Rob Howard
Mumbai
For a story on Indian billionaire Mukesh Ambani, photographer Rob Howard traveled to Mumbai, a city he hadn’t been to in a decade. “The rise in conspicuous consumption is so much more apparent now. Billboards advertising banking, travel, and investment opportunities are everywhere,” says Howard, who has shot for Condé Nast Traveler and Men’s Journal. “That said, the poverty is in your face too. It’s a shocking assault on your system.”
Karl Taro Greenfeld
Tokyo
When former Time Asia editor Karl Taro Greenfeld published Speed Tribes, his 1995 book on Japanese youth culture, he never expected that he would return to find some of those same people running successful businesses 12 years later. One of Greenfeld’s subjects, Nigo, went from stenciling T-shirts to creating A Bathing Ape, a growing global brand. “Despite all the bling, Nigo is pretty low-key and quiet,” Greenfeld says. “He describes himself as being a shopkeeper.”
Michael Wolf
Kuala Lumpur, Malaysia
Munich-born photographer and author Michael Wolf has lived in China for more than a decade and has published three books on the country. For this issue, he traveled to Malaysia to capture Tony Fernandes, the C.E.O. of AirAsia, in action. “I flew with Tony,” Wolf says. “He chats with passengers and crew members, and he’s sincere.
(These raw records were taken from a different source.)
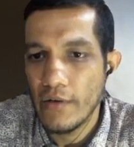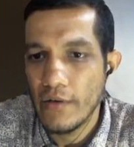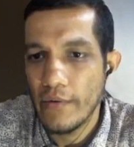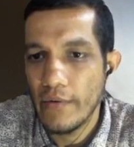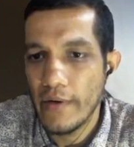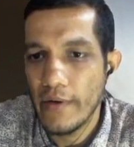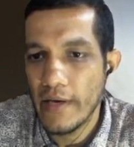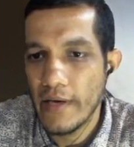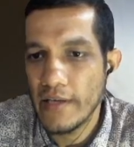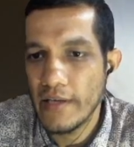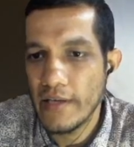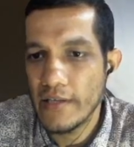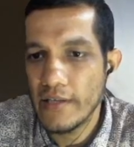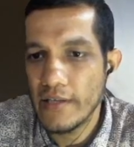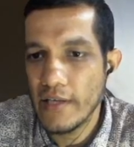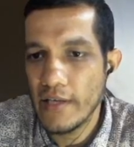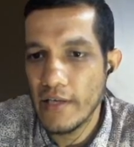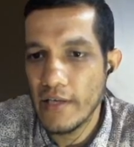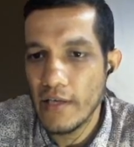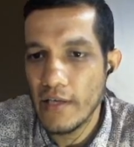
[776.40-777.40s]
We can
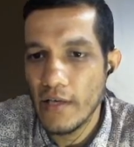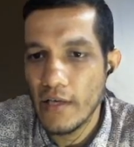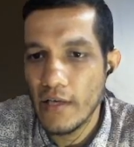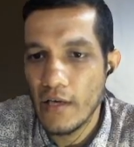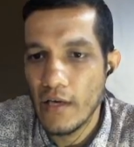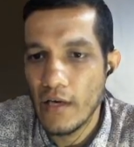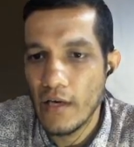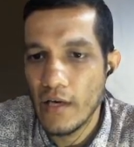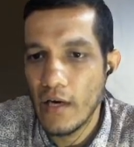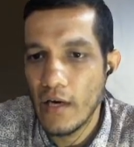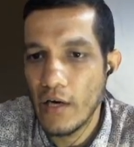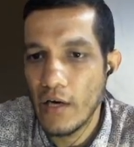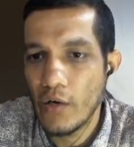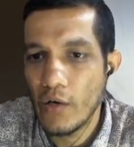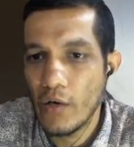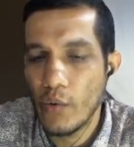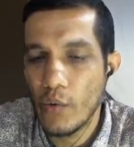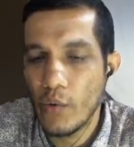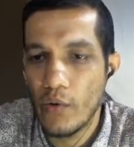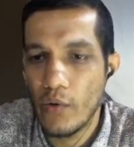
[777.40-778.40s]
easily
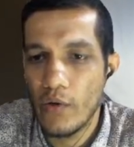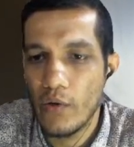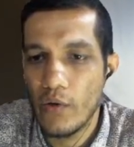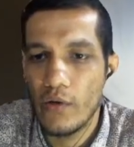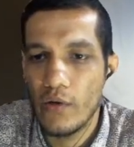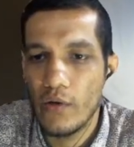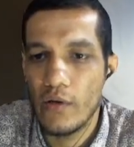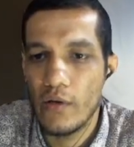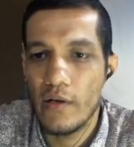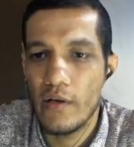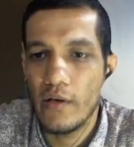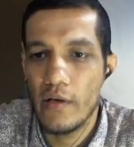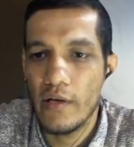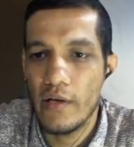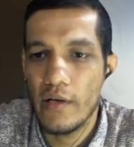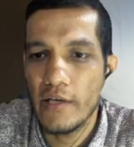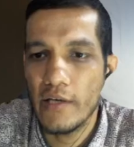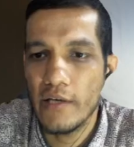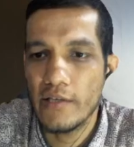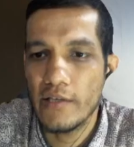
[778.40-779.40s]
control.
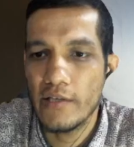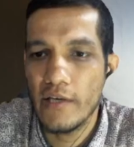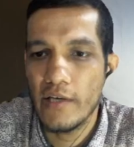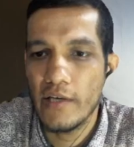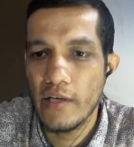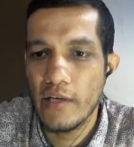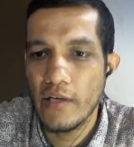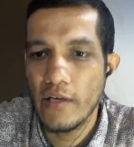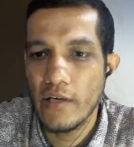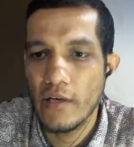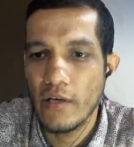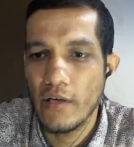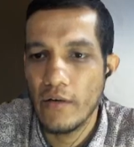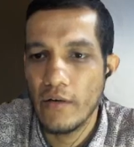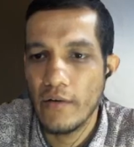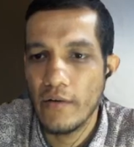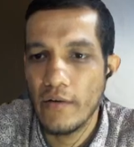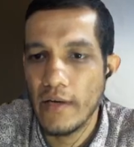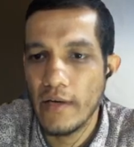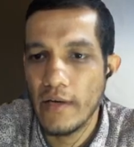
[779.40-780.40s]
Easily
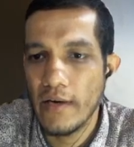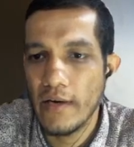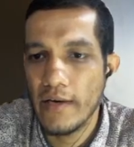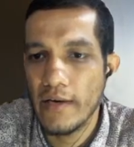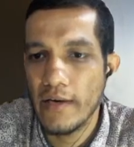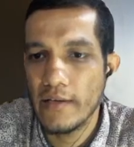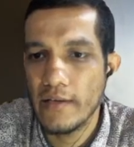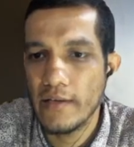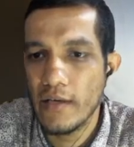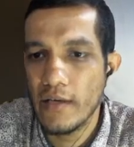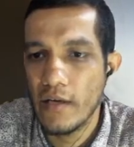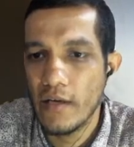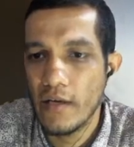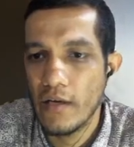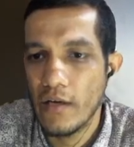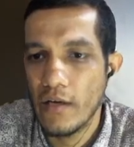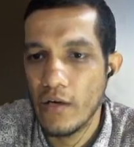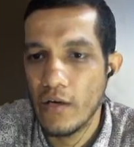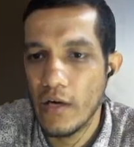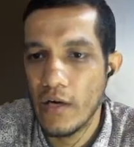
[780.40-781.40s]
we can write here
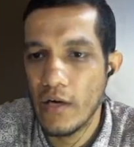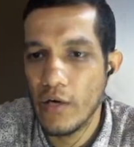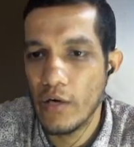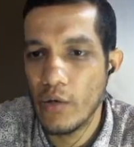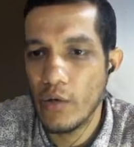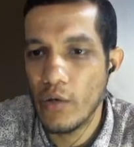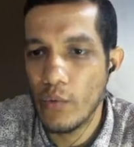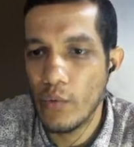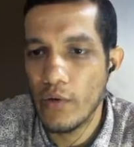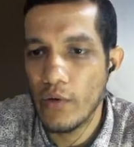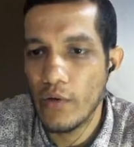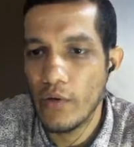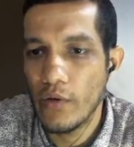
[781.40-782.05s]
control.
That’s probably the secret to his success.”
Dan Winters
Sydney
Shooting the world’s top patent holders sent photographer Dan Winters to Tokyo; Boise, Idaho; Driftwood, Texas; and Highland, Illinois; as well as Sydney. “You think the subjects are going to have these crazy contraptions and workshops, and nothing could be further from the truth,” says Winters, whose work has appeared in the New York Times Magazine and Rolling Stone. “All the stuff is nano and micro.”
Los Angeles
Claire Hoffman, who spent two years as a reporter for the Los Angeles Times, has written about adult films before, but even she was surprised by the growth of free amateur pornography, a story she covers in this issue. “It’s not a nice feeling to stand on a man’s doorstep, in front of his wife and five kids, and ask him if he’s the owner of the world’s biggest internet-porn site,” she says.
Joe Pugliese
Dallas
Joe Pugliese, whose work has appeared in Time, InStyle, and Men’s Fitness, photographed the Dallas Symphony’s board for this month’s issue. Accustomed to taking ensemble portraits, Pugliese prefers to let his subjects form groups within the larger group, the way they do at a party. “It’s fun to let them interact with each other,” he says. “You see where they naturally end up and compose the image around that.”
Andrew Rice
Louisville, Kentucky
During a two-year fellowship in Uganda, Andrew Rice learned the politics of Africa firsthand, and his nonfiction account of a murder in Uganda will be published in the spring by Metropolitan Books. In this issue, the former New York Observer reporter flew to Louisville to report on an African business deal gone sour. “It’s a rare case of a U.S. congressman being accused of offering a bribe rather than just accepting one,” Rice says.
Matthew Cooper
Washington
Fred Thompson is well-known to TV viewers and some Republican voters, but Washington editor Matthew Cooper examines a little-known aspect of Thompson’s career: his leadership of an investigation into campaign-finance abuses in the ’90s. “To Thompson’s credit, he made an effort to be bipartisan, and he did his best to promote limitations on money in politics,” Cooper says. “But he lost control of his own hearings—raising questions about what kind of chief executive he’d be when he’s not playing one on TV.”
Roger Lowenstein
Newton, Massachusetts
For his book review this month, New York Times Magazine contributor and SmartMoney columnist Roger Lowenstein tackles Thomas J. Whalen’s A Higher Purpose: Profiles in Presidential Courage. Lowenstein agrees with Whalen on most points—except his chapter praising Andrew Jackson’s abolition of the Bank of the United States. “He was antibusiness in the worst sense of the word,” Lowenstein says. “I think John Edwards, at his worst, is capable of that.”
Arthur C. Brooks
Syracuse, New York
Philanthropy is the focus of research for Arthur C. Brooks, a professor at the Maxwell School of Syracuse University and the author of Who Really Cares, a 2006 book about the topic. Brooks writes this month on the economic benefits people receive from altruistic acts, but he’s learned through his own actions, including the adoption of a child, that the main rewards of giving aren’t financial. “The big payoff,” he says, “is happiness.” Fittingly, his next book, due out in May, is called Gross National Happiness.
Sheelah Kolhatkar
New York
Staff writer Sheelah Kolhatkar reports in this issue on India’s richest man, Reliance Industries chairman Mukesh Ambani. The assignment brought her back to the region where her father was born, the state of Maharashtra, which she visited as a child. “India has changed so much,” she says. “Running a company there is a complicated juggling act, and Ambani won’t take no for an answer.”